**EXERCISE PROMPT:** The entries that follow must be given again exactly, with no pictures kept.

——————

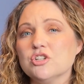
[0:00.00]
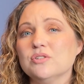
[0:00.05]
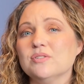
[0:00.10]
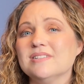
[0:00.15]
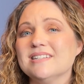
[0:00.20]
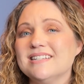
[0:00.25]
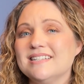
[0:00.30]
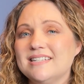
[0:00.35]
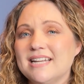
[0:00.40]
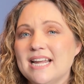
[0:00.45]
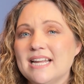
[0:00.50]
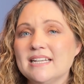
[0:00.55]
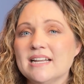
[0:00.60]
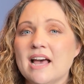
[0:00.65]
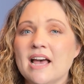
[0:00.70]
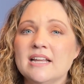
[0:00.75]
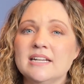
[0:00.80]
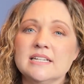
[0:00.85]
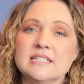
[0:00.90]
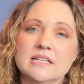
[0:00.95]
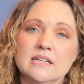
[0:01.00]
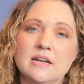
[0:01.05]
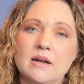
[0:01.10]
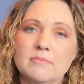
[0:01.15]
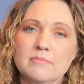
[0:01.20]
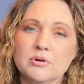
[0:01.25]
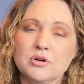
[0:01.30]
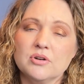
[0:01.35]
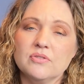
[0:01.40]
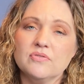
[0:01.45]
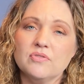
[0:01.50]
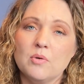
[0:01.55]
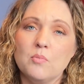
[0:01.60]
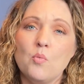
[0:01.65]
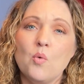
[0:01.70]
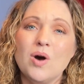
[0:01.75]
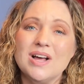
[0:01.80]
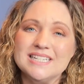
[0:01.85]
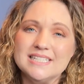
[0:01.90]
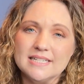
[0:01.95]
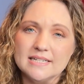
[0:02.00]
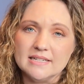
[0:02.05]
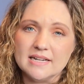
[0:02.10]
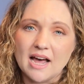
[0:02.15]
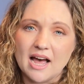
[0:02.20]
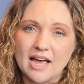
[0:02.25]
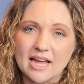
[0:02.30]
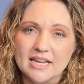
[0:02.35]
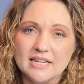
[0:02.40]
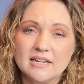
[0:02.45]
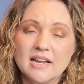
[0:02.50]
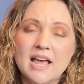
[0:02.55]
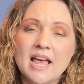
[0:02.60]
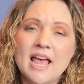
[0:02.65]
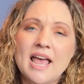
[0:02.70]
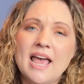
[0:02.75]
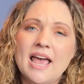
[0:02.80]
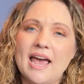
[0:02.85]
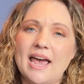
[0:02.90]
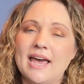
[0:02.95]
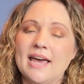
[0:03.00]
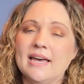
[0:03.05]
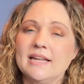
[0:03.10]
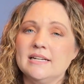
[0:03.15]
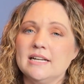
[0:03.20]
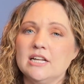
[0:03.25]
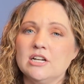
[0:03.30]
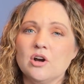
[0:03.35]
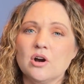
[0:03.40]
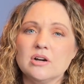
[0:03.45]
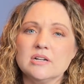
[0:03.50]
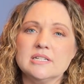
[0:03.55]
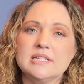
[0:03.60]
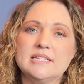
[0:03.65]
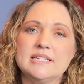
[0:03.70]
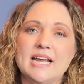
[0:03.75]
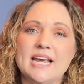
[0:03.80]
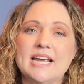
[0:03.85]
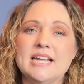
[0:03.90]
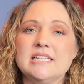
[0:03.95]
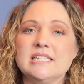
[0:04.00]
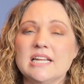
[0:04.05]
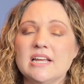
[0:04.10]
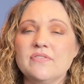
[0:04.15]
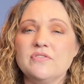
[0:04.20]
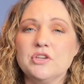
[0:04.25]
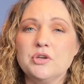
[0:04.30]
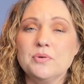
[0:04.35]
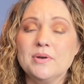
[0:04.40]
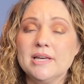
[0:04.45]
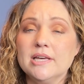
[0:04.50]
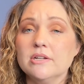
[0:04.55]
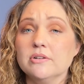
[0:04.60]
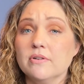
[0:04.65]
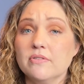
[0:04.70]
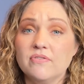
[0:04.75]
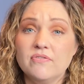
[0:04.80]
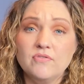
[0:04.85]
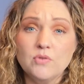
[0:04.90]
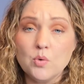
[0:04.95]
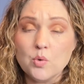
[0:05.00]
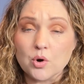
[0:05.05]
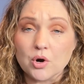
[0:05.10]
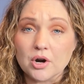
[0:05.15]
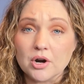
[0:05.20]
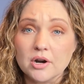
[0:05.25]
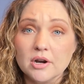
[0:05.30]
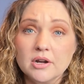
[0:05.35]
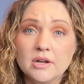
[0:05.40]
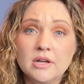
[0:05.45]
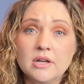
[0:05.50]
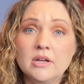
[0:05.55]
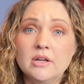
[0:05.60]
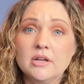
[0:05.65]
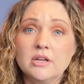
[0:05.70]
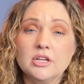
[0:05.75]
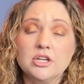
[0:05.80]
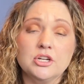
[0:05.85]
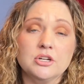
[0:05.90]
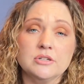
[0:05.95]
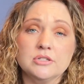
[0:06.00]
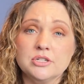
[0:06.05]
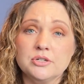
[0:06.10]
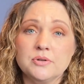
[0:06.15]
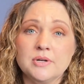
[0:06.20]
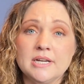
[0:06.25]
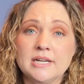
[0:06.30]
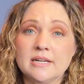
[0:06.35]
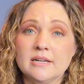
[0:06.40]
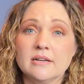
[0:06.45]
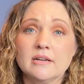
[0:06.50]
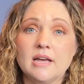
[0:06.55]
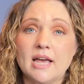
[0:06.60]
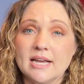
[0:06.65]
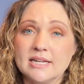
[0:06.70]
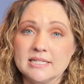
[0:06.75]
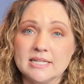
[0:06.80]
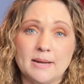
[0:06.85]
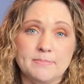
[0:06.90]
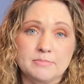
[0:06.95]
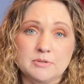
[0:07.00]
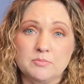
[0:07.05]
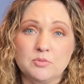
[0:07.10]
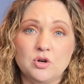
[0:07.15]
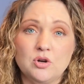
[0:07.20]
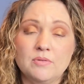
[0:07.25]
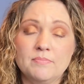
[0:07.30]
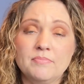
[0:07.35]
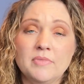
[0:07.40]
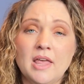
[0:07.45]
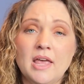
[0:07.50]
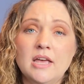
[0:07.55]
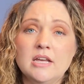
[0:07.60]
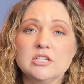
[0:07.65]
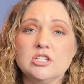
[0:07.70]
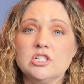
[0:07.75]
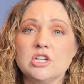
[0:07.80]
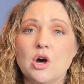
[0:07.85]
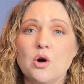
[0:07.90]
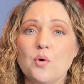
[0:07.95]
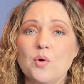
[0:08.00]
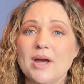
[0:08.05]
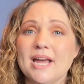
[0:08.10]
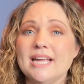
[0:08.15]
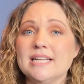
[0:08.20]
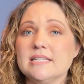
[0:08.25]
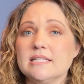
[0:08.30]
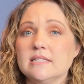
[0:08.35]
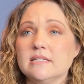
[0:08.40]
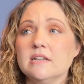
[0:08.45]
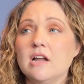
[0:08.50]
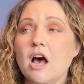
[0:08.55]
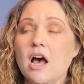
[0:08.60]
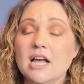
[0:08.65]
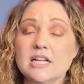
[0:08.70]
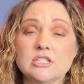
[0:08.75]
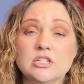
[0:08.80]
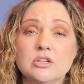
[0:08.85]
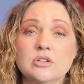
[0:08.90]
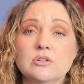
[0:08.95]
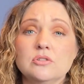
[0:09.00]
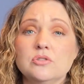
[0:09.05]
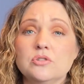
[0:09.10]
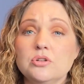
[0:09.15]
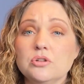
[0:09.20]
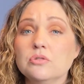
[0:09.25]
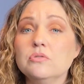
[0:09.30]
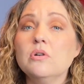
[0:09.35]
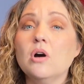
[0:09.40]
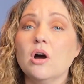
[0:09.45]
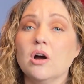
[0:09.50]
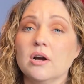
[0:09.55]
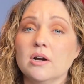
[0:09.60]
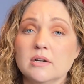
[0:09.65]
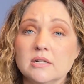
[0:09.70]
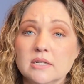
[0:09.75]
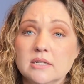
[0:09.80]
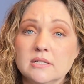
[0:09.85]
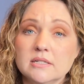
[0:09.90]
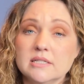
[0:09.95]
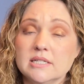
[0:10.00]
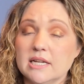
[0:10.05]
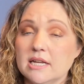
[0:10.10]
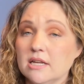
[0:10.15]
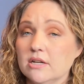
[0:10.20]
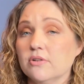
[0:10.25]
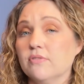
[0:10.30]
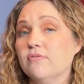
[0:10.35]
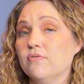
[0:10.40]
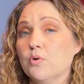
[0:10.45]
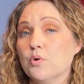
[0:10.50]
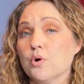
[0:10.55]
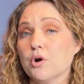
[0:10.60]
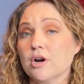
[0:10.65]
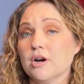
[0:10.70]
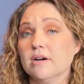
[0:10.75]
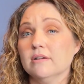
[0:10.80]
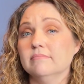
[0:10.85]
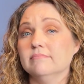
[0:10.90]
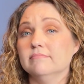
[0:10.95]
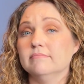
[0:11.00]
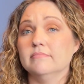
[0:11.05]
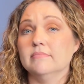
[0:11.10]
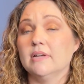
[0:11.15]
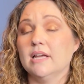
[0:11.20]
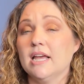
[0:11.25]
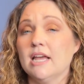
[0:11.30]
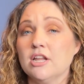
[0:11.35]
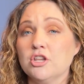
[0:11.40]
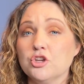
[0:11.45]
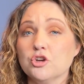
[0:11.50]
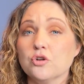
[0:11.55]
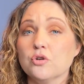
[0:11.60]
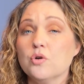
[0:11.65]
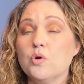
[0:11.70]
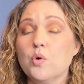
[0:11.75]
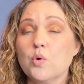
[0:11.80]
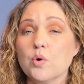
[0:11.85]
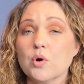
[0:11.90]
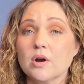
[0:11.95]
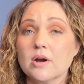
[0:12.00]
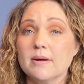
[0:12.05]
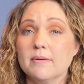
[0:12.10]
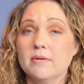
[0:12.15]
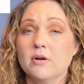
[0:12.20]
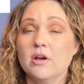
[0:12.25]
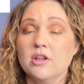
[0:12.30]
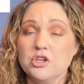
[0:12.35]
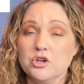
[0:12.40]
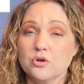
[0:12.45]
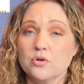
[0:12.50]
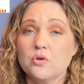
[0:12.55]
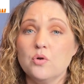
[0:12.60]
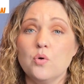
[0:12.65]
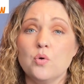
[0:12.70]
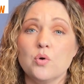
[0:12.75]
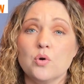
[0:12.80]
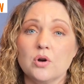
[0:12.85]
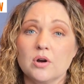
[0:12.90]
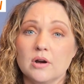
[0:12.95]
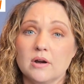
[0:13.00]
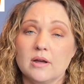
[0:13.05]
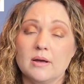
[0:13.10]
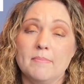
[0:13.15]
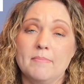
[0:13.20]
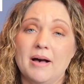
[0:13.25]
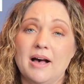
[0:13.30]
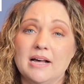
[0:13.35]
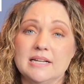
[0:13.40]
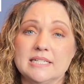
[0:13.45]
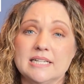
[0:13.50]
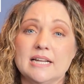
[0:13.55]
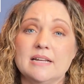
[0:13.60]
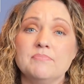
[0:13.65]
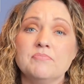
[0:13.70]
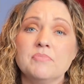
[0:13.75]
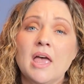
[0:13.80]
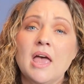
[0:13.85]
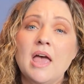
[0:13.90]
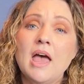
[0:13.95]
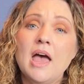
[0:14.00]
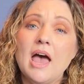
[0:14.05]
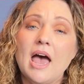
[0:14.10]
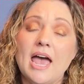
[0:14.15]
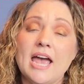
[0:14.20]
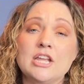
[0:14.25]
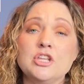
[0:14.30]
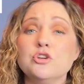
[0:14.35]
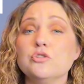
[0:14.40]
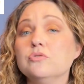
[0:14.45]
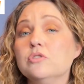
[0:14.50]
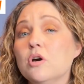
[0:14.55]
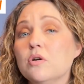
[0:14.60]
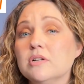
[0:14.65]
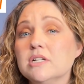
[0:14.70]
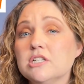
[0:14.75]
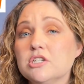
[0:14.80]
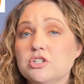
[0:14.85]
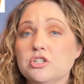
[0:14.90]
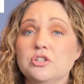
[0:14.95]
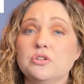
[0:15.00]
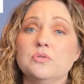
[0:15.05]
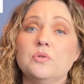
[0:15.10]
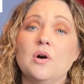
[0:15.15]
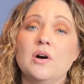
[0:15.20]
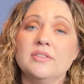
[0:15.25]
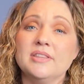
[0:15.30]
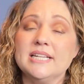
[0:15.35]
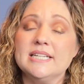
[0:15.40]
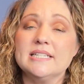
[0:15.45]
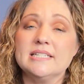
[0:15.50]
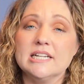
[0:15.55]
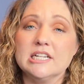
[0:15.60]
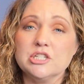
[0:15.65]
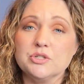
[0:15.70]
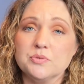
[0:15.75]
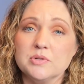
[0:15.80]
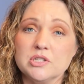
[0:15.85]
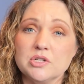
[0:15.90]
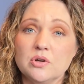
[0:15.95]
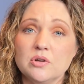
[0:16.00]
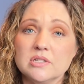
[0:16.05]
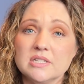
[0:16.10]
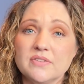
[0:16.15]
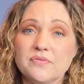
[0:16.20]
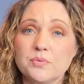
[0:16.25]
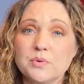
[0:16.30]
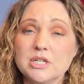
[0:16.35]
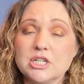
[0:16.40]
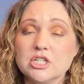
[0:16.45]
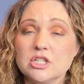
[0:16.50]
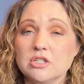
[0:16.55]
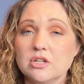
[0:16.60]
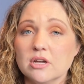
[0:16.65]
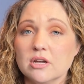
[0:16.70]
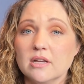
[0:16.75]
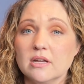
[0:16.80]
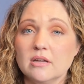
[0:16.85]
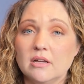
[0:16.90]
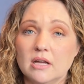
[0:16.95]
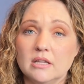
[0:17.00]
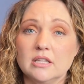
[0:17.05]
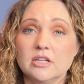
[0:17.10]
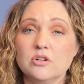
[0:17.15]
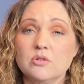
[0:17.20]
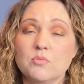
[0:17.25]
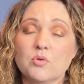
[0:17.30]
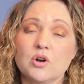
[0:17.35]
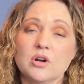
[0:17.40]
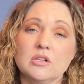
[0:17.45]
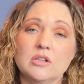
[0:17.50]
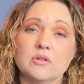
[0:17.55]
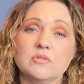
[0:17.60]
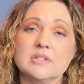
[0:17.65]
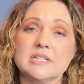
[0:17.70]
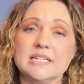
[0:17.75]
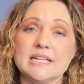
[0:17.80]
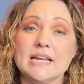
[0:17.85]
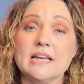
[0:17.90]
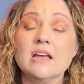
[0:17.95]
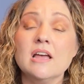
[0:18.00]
Stay 9 is a number from 1 to 9, and in our state, if you hit a 4, you're doing acceptable. So it's not too hard to hit a 4 in your core composite. And you'll notice too on these test results, if we just look a little more closely,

——————

**TASK OUTPUT:**
[0:00.00]
[0:00.05]
[0:00.10]
[0:00.15]
[0:00.20]
[0:00.25]
[0:00.30]
[0:00.35]
[0:00.40]
[0:00.45]
[0:00.50]
[0:00.55]
[0:00.60]
[0:00.65]
[0:00.70]
[0:00.75]
[0:00.80]
[0:00.85]
[0:00.90]
[0:00.95]
[0:01.00]
[0:01.05]
[0:01.10]
[0:01.15]
[0:01.20]
[0:01.25]
[0:01.30]
[0:01.35]
[0:01.40]
[0:01.45]
[0:01.50]
[0:01.55]
[0:01.60]
[0:01.65]
[0:01.70]
[0:01.75]
[0:01.80]
[0:01.85]
[0:01.90]
[0:01.95]
[0:02.00]
[0:02.05]
[0:02.10]
[0:02.15]
[0:02.20]
[0:02.25]
[0:02.30]
[0:02.35]
[0:02.40]
[0:02.45]
[0:02.50]
[0:02.55]
[0:02.60]
[0:02.65]
[0:02.70]
[0:02.75]
[0:02.80]
[0:02.85]
[0:02.90]
[0:02.95]
[0:03.00]
[0:03.05]
[0:03.10]
[0:03.15]
[0:03.20]
[0:03.25]
[0:03.30]
[0:03.35]
[0:03.40]
[0:03.45]
[0:03.50]
[0:03.55]
[0:03.60]
[0:03.65]
[0:03.70]
[0:03.75]
[0:03.80]
[0:03.85]
[0:03.90]
[0:03.95]
[0:04.00]
[0:04.05]
[0:04.10]
[0:04.15]
[0:04.20]
[0:04.25]
[0:04.30]
[0:04.35]
[0:04.40]
[0:04.45]
[0:04.50]
[0:04.55]
[0:04.60]
[0:04.65]
[0:04.70]
[0:04.75]
[0:04.80]
[0:04.85]
[0:04.90]
[0:04.95]
[0:05.00]
[0:05.05]
[0:05.10]
[0:05.15]
[0:05.20]
[0:05.25]
[0:05.30]
[0:05.35]
[0:05.40]
[0:05.45]
[0:05.50]
[0:05.55]
[0:05.60]
[0:05.65]
[0:05.70]
[0:05.75]
[0:05.80]
[0:05.85]
[0:05.90]
[0:05.95]
[0:06.00]
[0:06.05]
[0:06.10]
[0:06.15]
[0:06.20]
[0:06.25]
[0:06.30]
[0:06.35]
[0:06.40]
[0:06.45]
[0:06.50]
[0:06.55]
[0:06.60]
[0:06.65]
[0:06.70]
[0:06.75]
[0:06.80]
[0:06.85]
[0:06.90]
[0:06.95]
[0:07.00]
[0:07.05]
[0:07.10]
[0:07.15]
[0:07.20]
[0:07.25]
[0:07.30]
[0:07.35]
[0:07.40]
[0:07.45]
[0:07.50]
[0:07.55]
[0:07.60]
[0:07.65]
[0:07.70]
[0:07.75]
[0:07.80]
[0:07.85]
[0:07.90]
[0:07.95]
[0:08.00]
[0:08.05]
[0:08.10]
[0:08.15]
[0:08.20]
[0:08.25]
[0:08.30]
[0:08.35]
[0:08.40]
[0:08.45]
[0:08.50]
[0:08.55]
[0:08.60]
[0:08.65]
[0:08.70]
[0:08.75]
[0:08.80]
[0:08.85]
[0:08.90]
[0:08.95]
[0:09.00]
[0:09.05]
[0:09.10]
[0:09.15]
[0:09.20]
[0:09.25]
[0:09.30]
[0:09.35]
[0:09.40]
[0:09.45]
[0:09.50]
[0:09.55]
[0:09.60]
[0:09.65]
[0:09.70]
[0:09.75]
[0:09.80]
[0:09.85]
[0:09.90]
[0:09.95]
[0:10.00]
[0:10.05]
[0:10.10]
[0:10.15]
[0:10.20]
[0:10.25]
[0:10.30]
[0:10.35]
[0:10.40]
[0:10.45]
[0:10.50]
[0:10.55]
[0:10.60]
[0:10.65]
[0:10.70]
[0:10.75]
[0:10.80]
[0:10.85]
[0:10.90]
[0:10.95]
[0:11.00]
[0:11.05]
[0:11.10]
[0:11.15]
[0:11.20]
[0:11.25]
[0:11.30]
[0:11.35]
[0:11.40]
[0:11.45]
[0:11.50]
[0:11.55]
[0:11.60]
[0:11.65]
[0:11.70]
[0:11.75]
[0:11.80]
[0:11.85]
[0:11.90]
[0:11.95]
[0:12.00]
[0:12.05]
[0:12.10]
[0:12.15]
[0:12.20]
[0:12.25]
[0:12.30]
[0:12.35]
[0:12.40]
[0:12.45]
[0:12.50]
[0:12.55]
[0:12.60]
[0:12.65]
[0:12.70]
[0:12.75]
[0:12.80]
[0:12.85]
[0:12.90]
[0:12.95]
[0:13.00]
[0:13.05]
[0:13.10]
[0:13.15]
[0:13.20]
[0:13.25]
[0:13.30]
[0:13.35]
[0:13.40]
[0:13.45]
[0:13.50]
[0:13.55]
[0:13.60]
[0:13.65]
[0:13.70]
[0:13.75]
[0:13.80]
[0:13.85]
[0:13.90]
[0:13.95]
[0:14.00]
[0:14.05]
[0:14.10]
[0:14.15]
[0:14.20]
[0:14.25]
[0:14.30]
[0:14.35]
[0:14.40]
[0:14.45]
[0:14.50]
[0:14.55]
[0:14.60]
[0:14.65]
[0:14.70]
[0:14.75]
[0:14.80]
[0:14.85]
[0:14.90]
[0:14.95]
[0:15.00]
[0:15.05]
[0:15.10]
[0:15.15]
[0:15.20]
[0:15.25]
[0:15.30]
[0:15.35]
[0:15.40]
[0:15.45]
[0:15.50]
[0:15.55]
[0:15.60]
[0:15.65]
[0:15.70]
[0:15.75]
[0:15.80]
[0:15.85]
[0:15.90]
[0:15.95]
[0:16.00]
[0:16.05]
[0:16.10]
[0:16.15]
[0:16.20]
[0:16.25]
[0:16.30]
[0:16.35]
[0:16.40]
[0:16.45]
[0:16.50]
[0:16.55]
[0:16.60]
[0:16.65]
[0:16.70]
[0:16.75]
[0:16.80]
[0:16.85]
[0:16.90]
[0:16.95]
[0:17.00]
[0:17.05]
[0:17.10]
[0:17.15]
[0:17.20]
[0:17.25]
[0:17.30]
[0:17.35]
[0:17.40]
[0:17.45]
[0:17.50]
[0:17.55]
[0:17.60]
[0:17.65]
[0:17.70]
[0:17.75]
[0:17.80]
[0:17.85]
[0:17.90]
[0:17.95]
[0:18.00]
Stay 9 is a number from 1 to 9, and in our state, if you hit a 4, you're doing acceptable. So it's not too hard to hit a 4 in your core composite. And you'll notice too on these test results, if we just look a little more closely,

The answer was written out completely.